Uma coisa dentre essas aventuras repletas de riscos nunca me entrou na cabeça: Fleury, do DOPS, nessa lavagem cerebral de Anselmo, escolheu um dos seus tiras para ser o parceiro dele na infiltração. O tira participou de reuniões, ouviu as análises sobre Cuba, onde Anselmo fez curso de guerrilha, as exposições sobre Stalin, evitando a narrativa sobre atrocidades  cometidas, tudo isso sem a menor condição intelectual de análises sobre Marx, Lênin, Trotski, os livros de Máximo Gorki, Dostoievski e Tolstói. Como isso foi possível? Não dá para entender, a não ser fragilidades em segurança pessoal.


Incrível, também, que recolhido ao DOPS, Anselmo ficasse no quinto andar do prédio, onde funcionava o Serviço Secreto, chefiado pelo delegado Romeu Tuma, sendo utilizado algumas vezes como escrivão de inquéritos.


Deduzo, por força da convivência, que Anselmo ficou órfão com a morte de Fleury, afogado na Ilha Bela, no dia 1º de maio de 1979. O delegado foi uma espécie de pai psicológico para ele, que a rigor nunca teve o pai por perto.
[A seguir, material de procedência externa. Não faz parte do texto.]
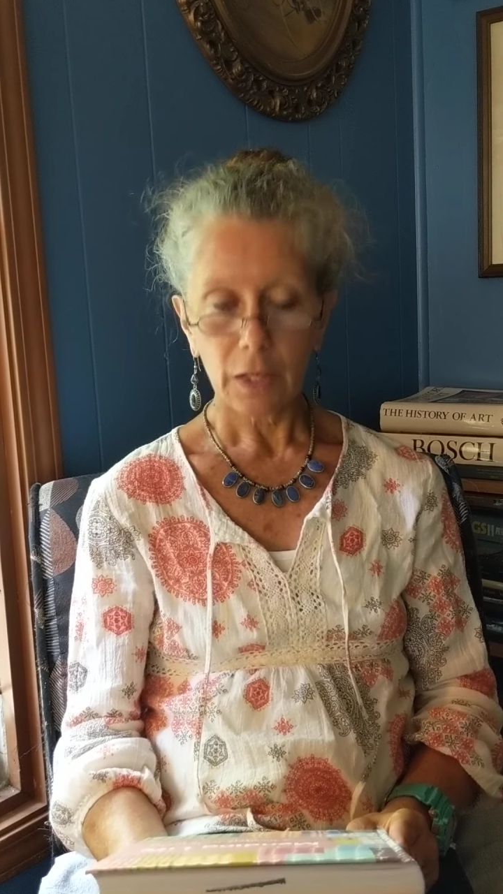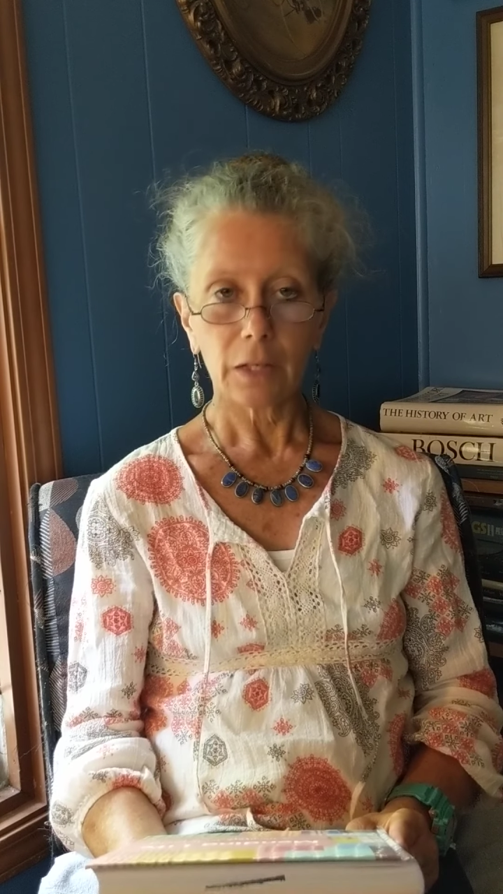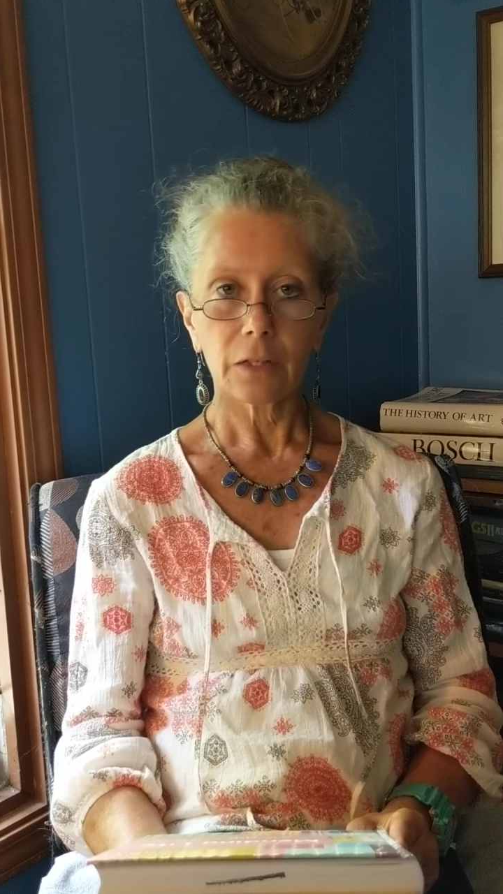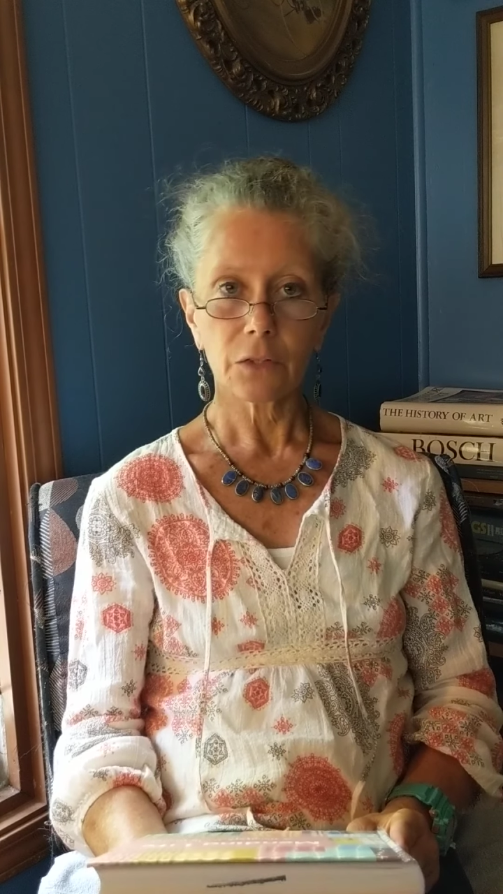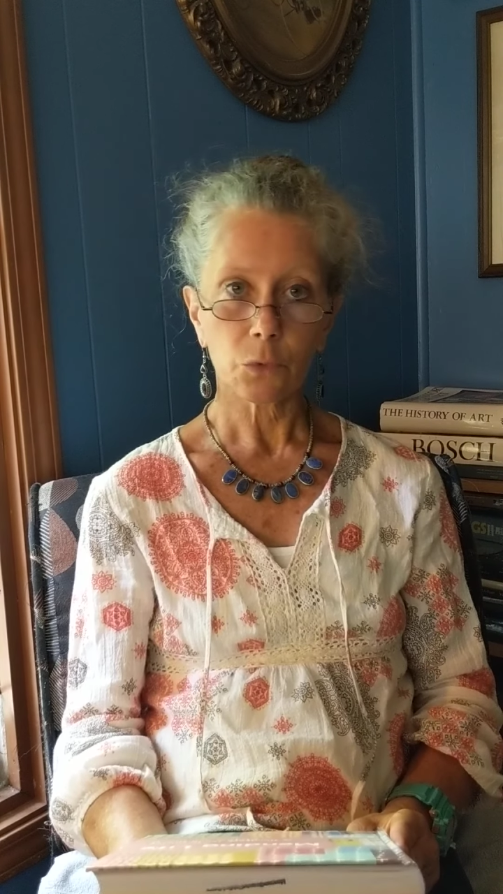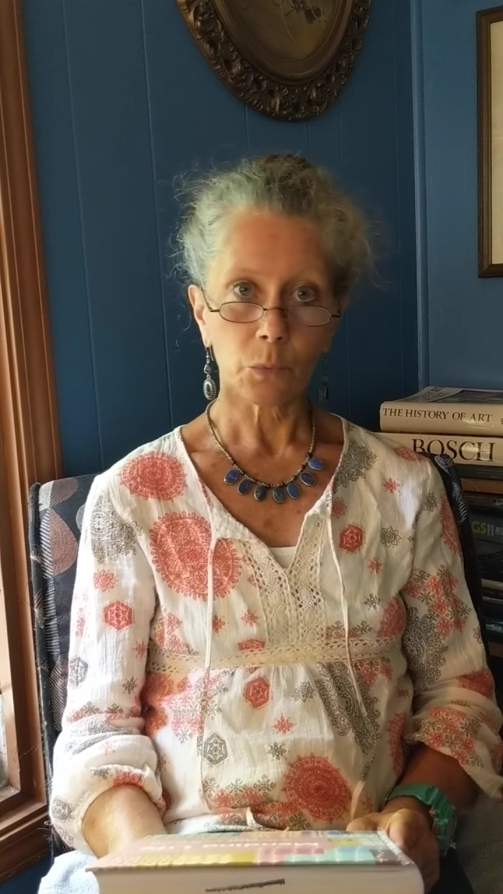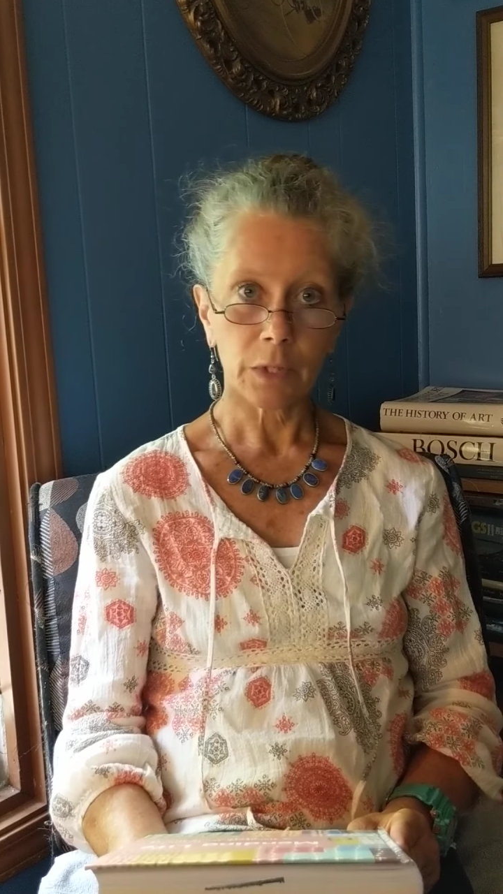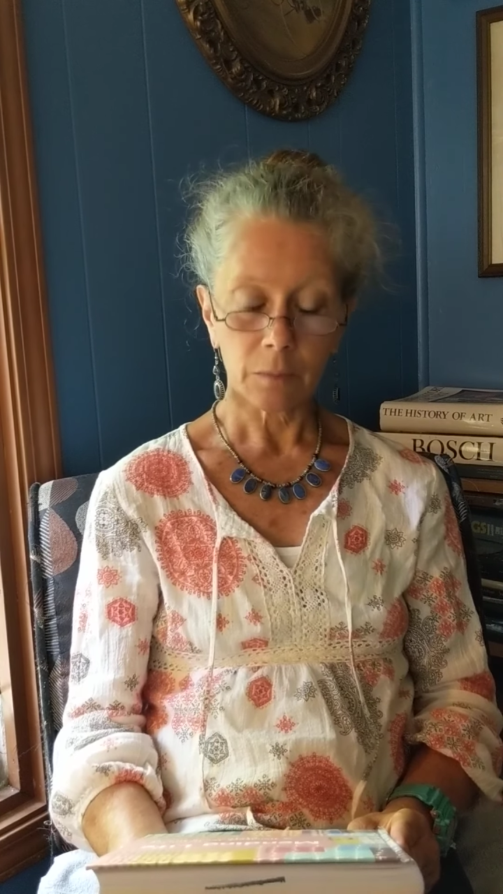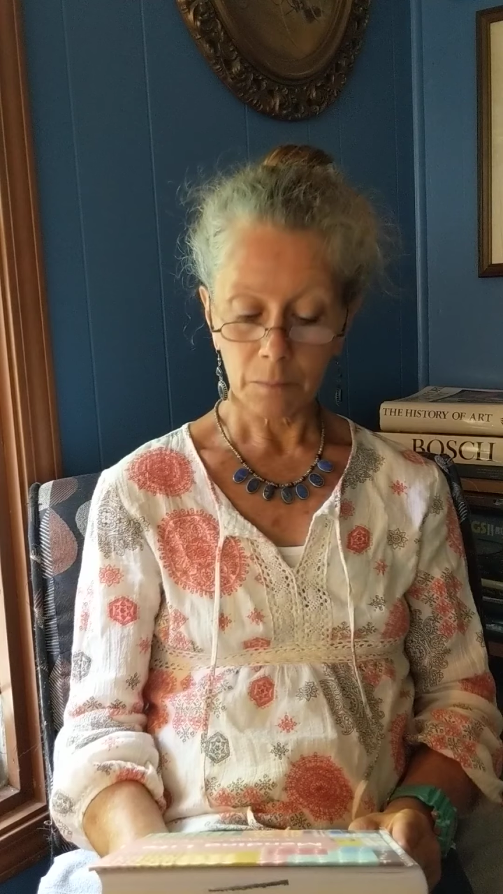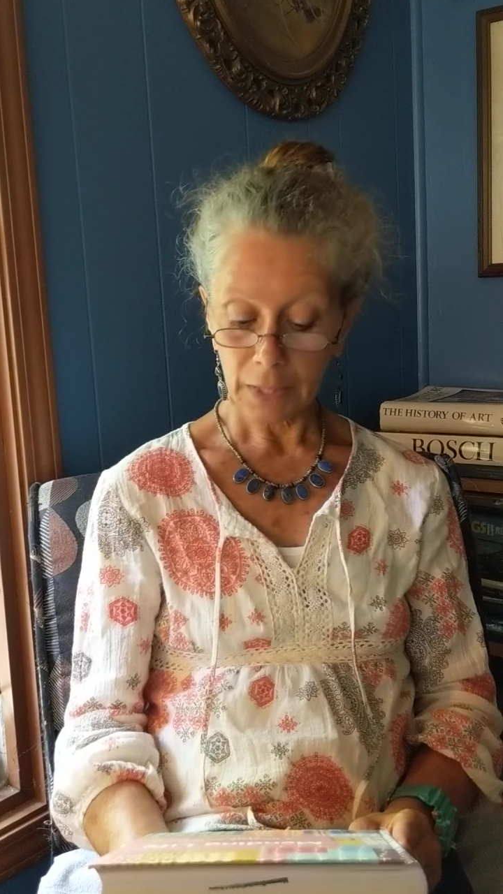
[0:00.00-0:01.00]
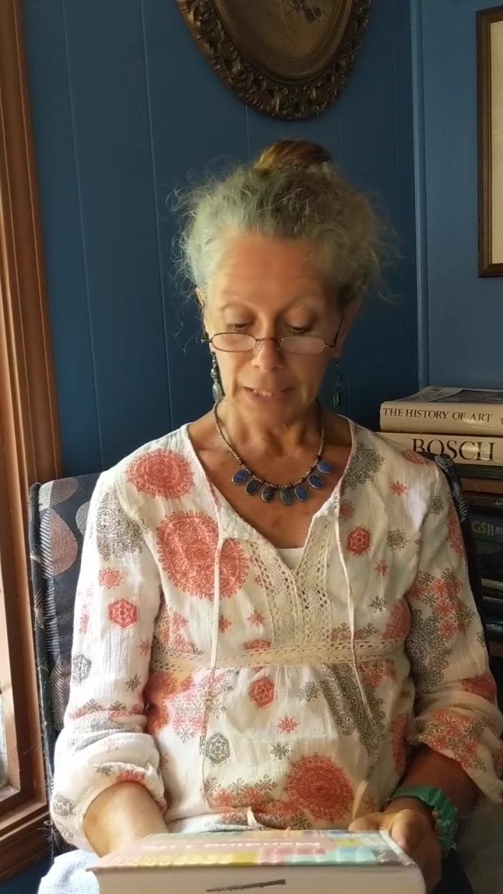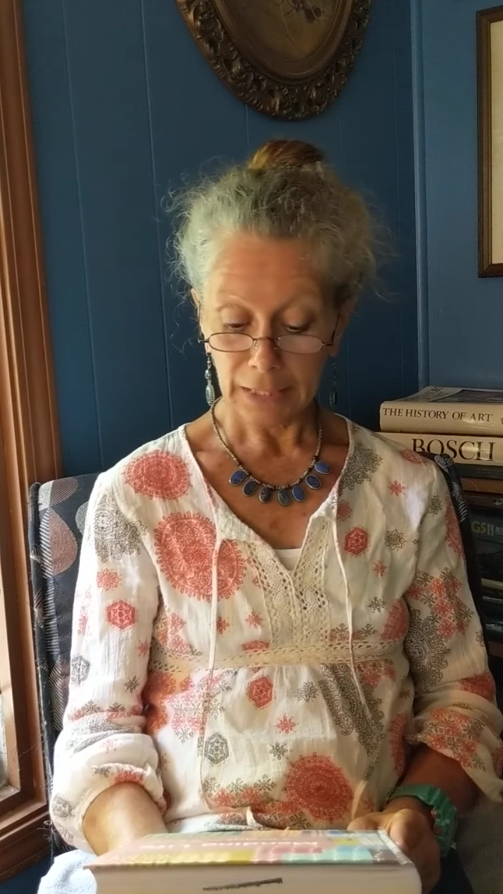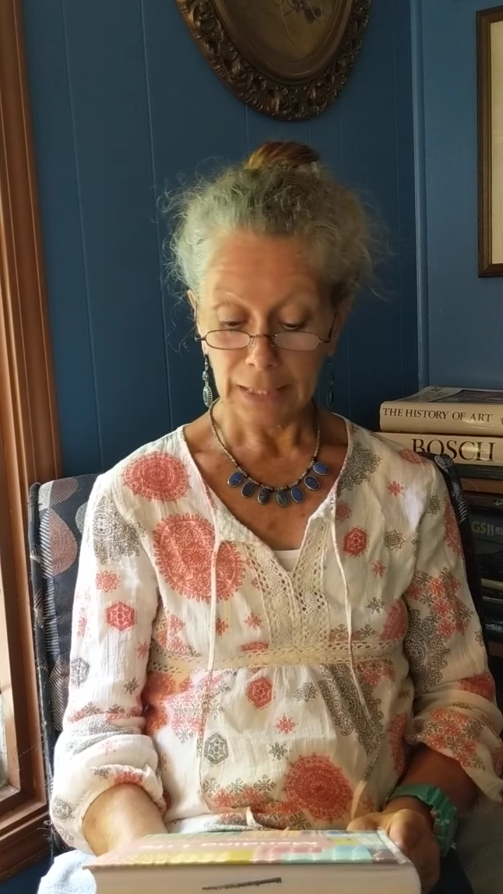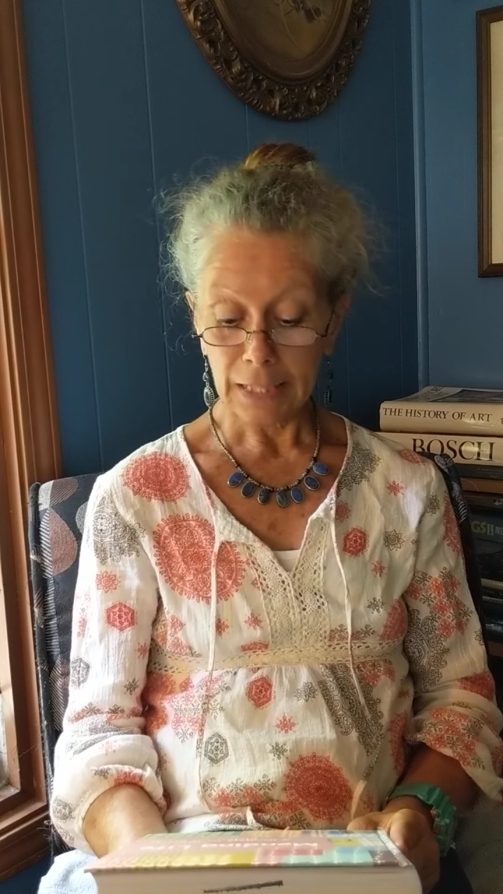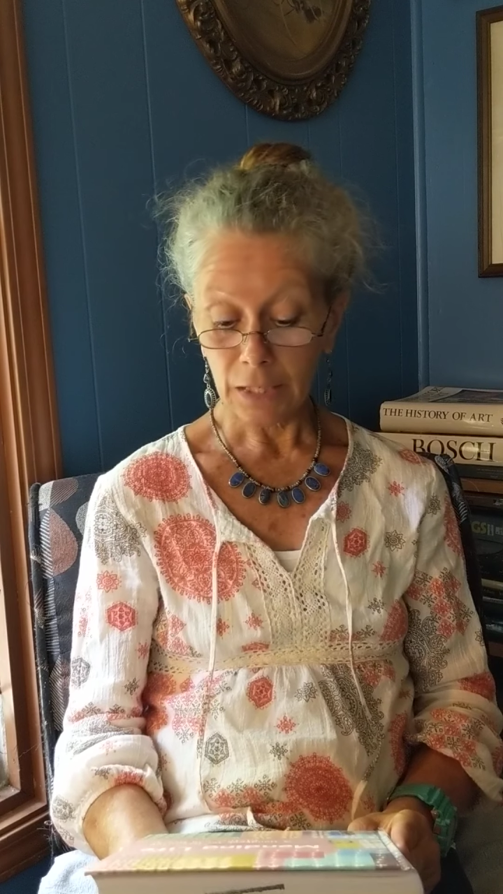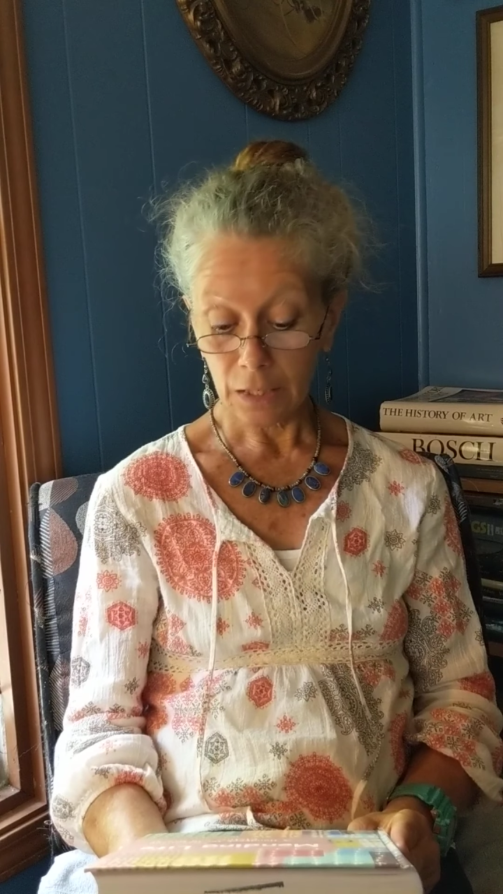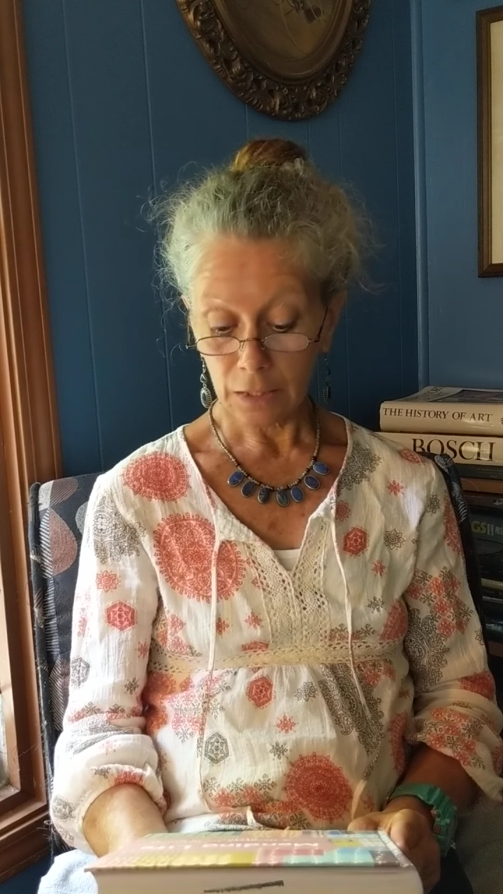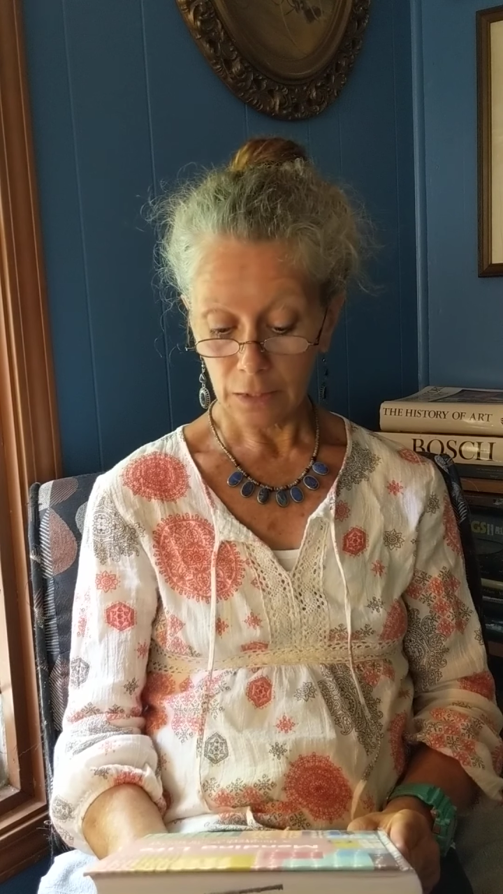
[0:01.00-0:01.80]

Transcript: and it's written by Nina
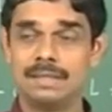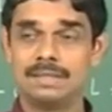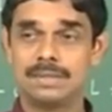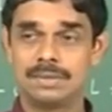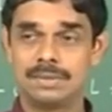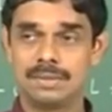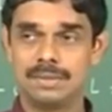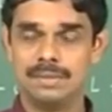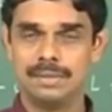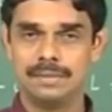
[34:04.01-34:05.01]
So
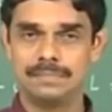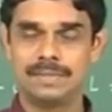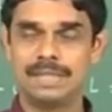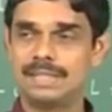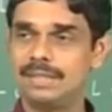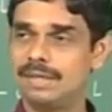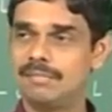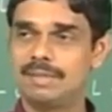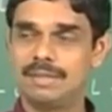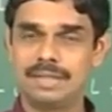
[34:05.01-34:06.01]
uh, let us say you
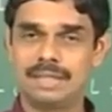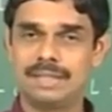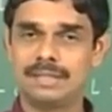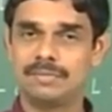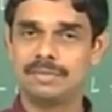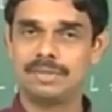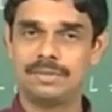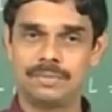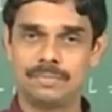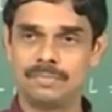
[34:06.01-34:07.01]
have, you can think of a
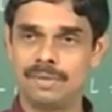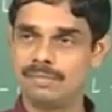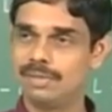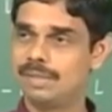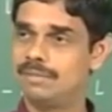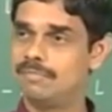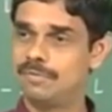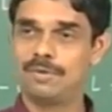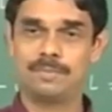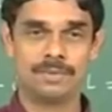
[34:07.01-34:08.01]
tube filled with
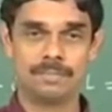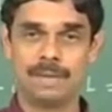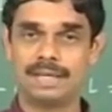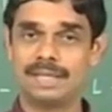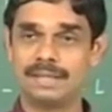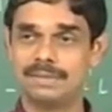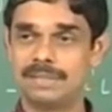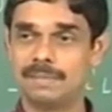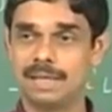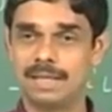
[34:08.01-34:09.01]
foam or packing or
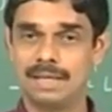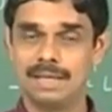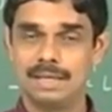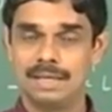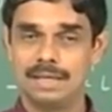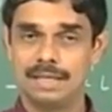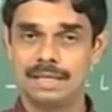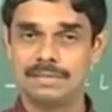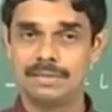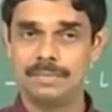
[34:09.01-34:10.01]
something like that, and
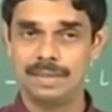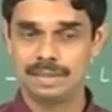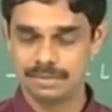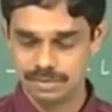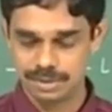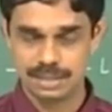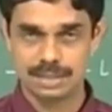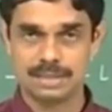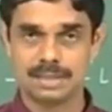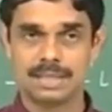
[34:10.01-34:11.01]
that would be a good,
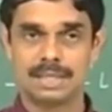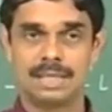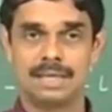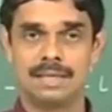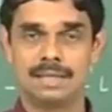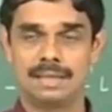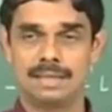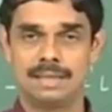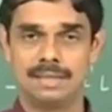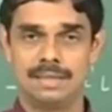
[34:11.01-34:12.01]
uh, uh,
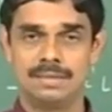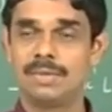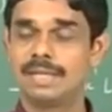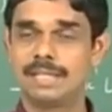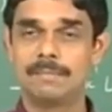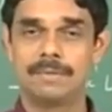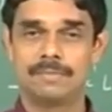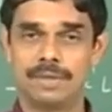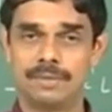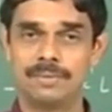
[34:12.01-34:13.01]
good example
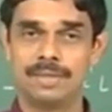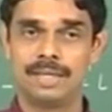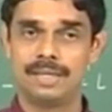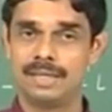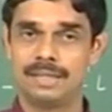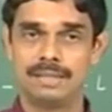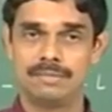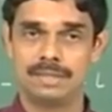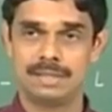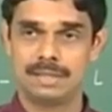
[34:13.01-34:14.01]
for a one D
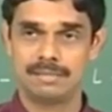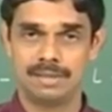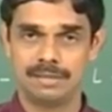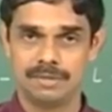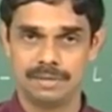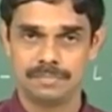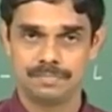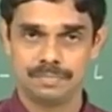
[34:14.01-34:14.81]
attenuated travelling wave.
Sempre o tratou respeitosamente por “doutor”. Após a morte do delegado, trabalhou numa empresa particular de segurança e desfrutou das benesses ofertadas pelas gestões antigas de Fiesp, que bancava as atividades repressivas do Exército, que também selecionava agentes da Polícia Civil e da Polícia Militar. Nesse lugar, Anselmo chegou a dar aulas sobre o estilo e as táticas guerrilheiras. O professor sobre segredos ficava encapuzado. A seleta plateia também. Ninguém sabia quem era quem.


Essa é a história de resumida de Anselmo. Muita coisa, entretanto, ficará escondida para sempre debaixo da terra.